Warning: These documents are under active development and subject to change (version 2.1.0-beta).
The latest release documents are at: https://purl.dataone.org/architecture

(Proposal) Member Node Service Registration

Status:DRAFT for comment

Definitions

Service:A service in the context of this document is functionality accessible over the internet using a standard protocol that performs some operation on data that ideally is accessible through the DataONE application programing interfaces.
Service Endpoint:
 The service endpoint is the internet address at which the service can be accessed by clients.
Service Interface:
 The mechanism through which clients interact with a service in a manner compliant with the advertised service specifications.
Service Specification:
 Description of the specific mechanisms that a client may utilize for programmatic interaction with a service. The service specification should include the protocol being used to access the service as well as the structure of messages, protocol specific paths or endpoints, service behavior, and error condition notification.
Client:A client in the context of this document is any application that accesses a service through the service interface.

Overview

Service Registration (SR) is a process whereby services offered by Member Nodes and other reliable resources can be registered with DataONE. Services so registered may be discovered through DataONE search mechanisms and utilized by DataONE Investigator Tools and other clients to perform actions on or provide access to data.
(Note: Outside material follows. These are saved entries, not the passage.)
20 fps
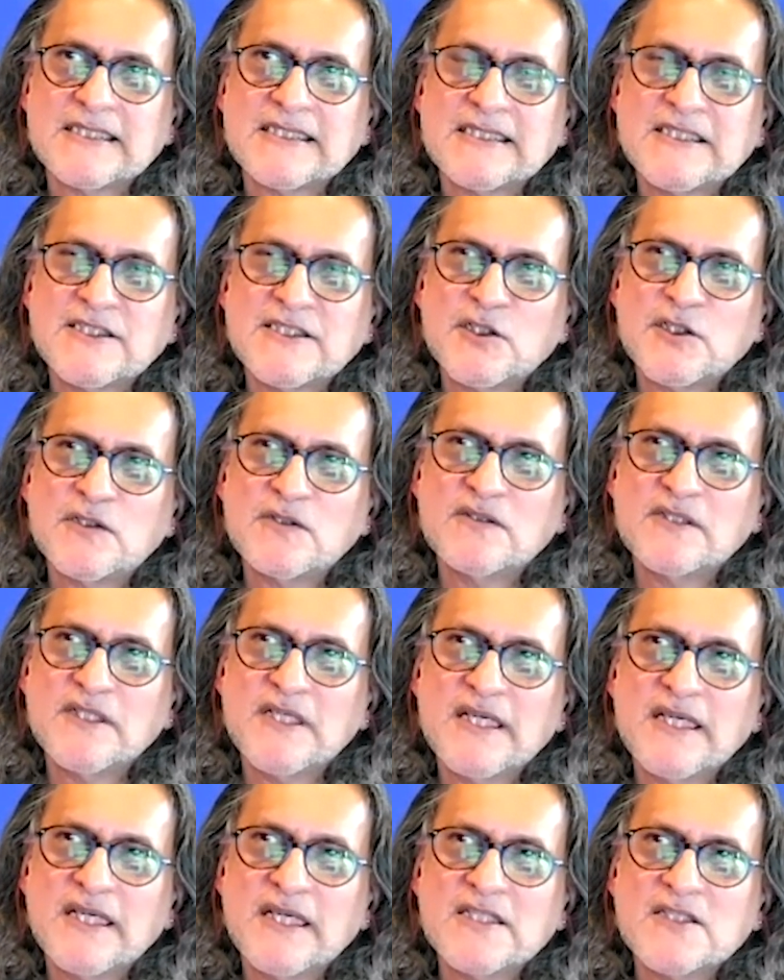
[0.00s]
you know
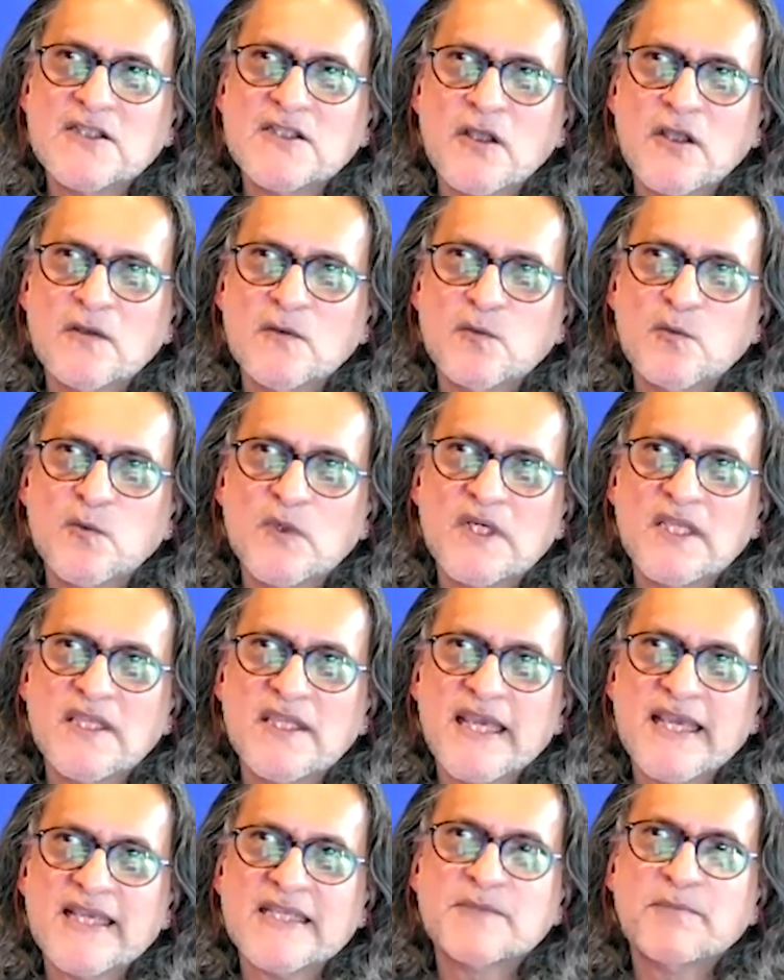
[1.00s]
it's not worth
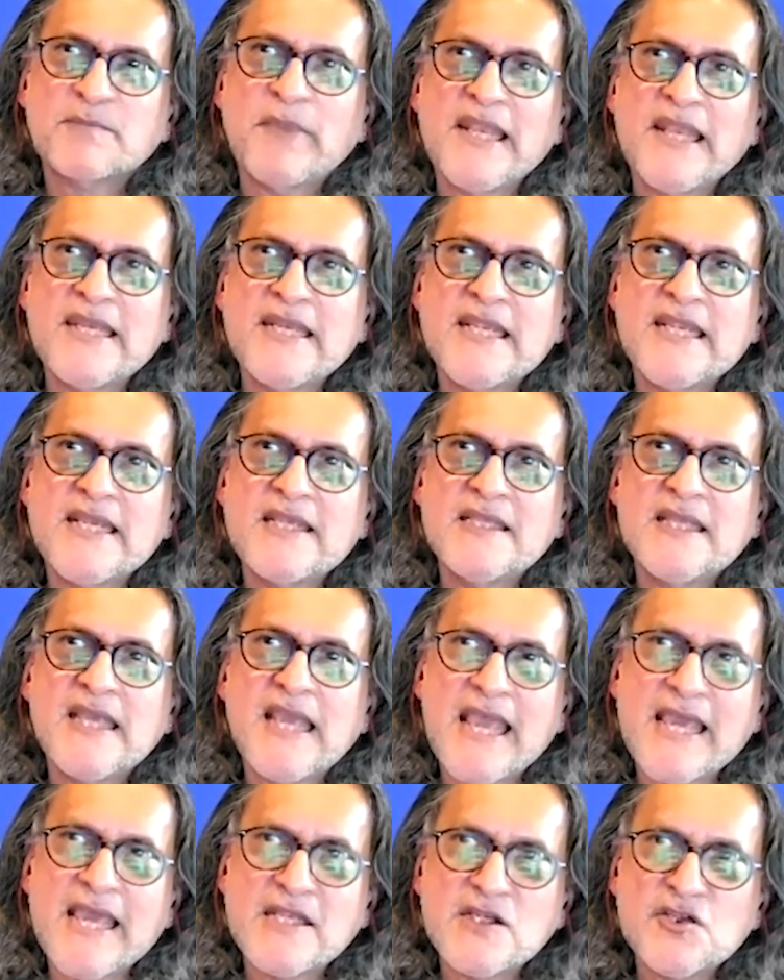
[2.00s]
expending the
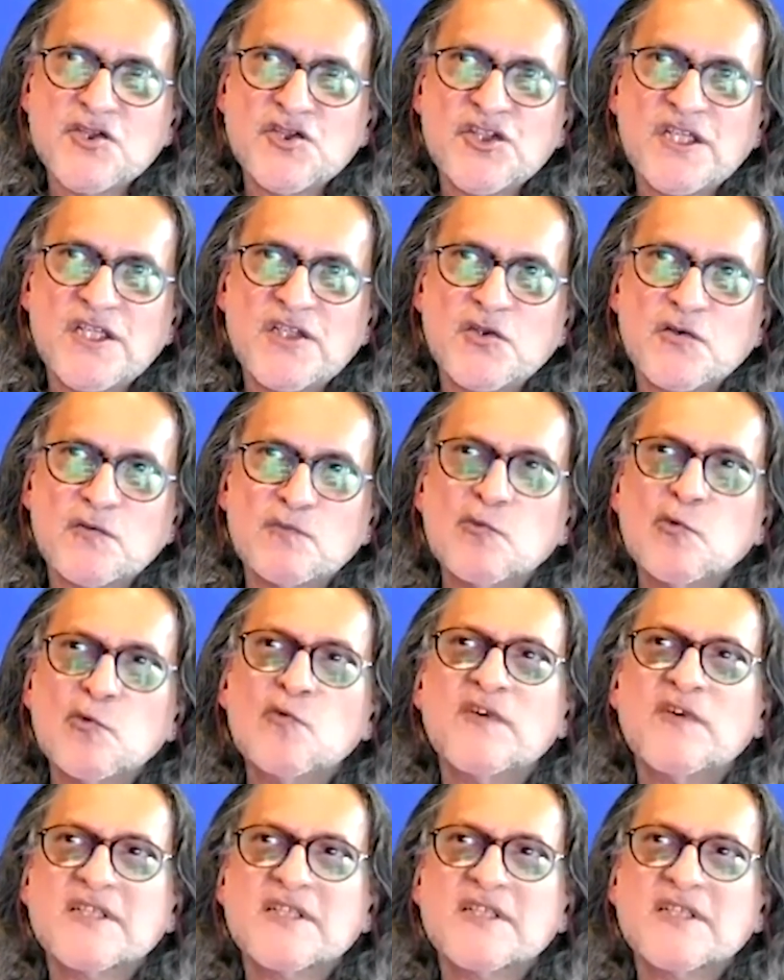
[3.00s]
energy to move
A general goal of Service Registration (SR) is to assist clients in discovery of services exposed by Member Nodes that may be applicable to a particular type of object. There are several possible mechanisms for recording and exposing this information. One approach is through the Member Node getCapabilities method, with the node description response document modified to include additional basic information about the service(s) provided by the Member Node and the format types each supports. An alternative approach is to add a new MN API method that lists services available for different formats. Yet another approach is to describe services using a type of metadata document, and use the existing infrastructure to synchronize and index the service descriptions so that clients may discover and utilize the capabilities on offer.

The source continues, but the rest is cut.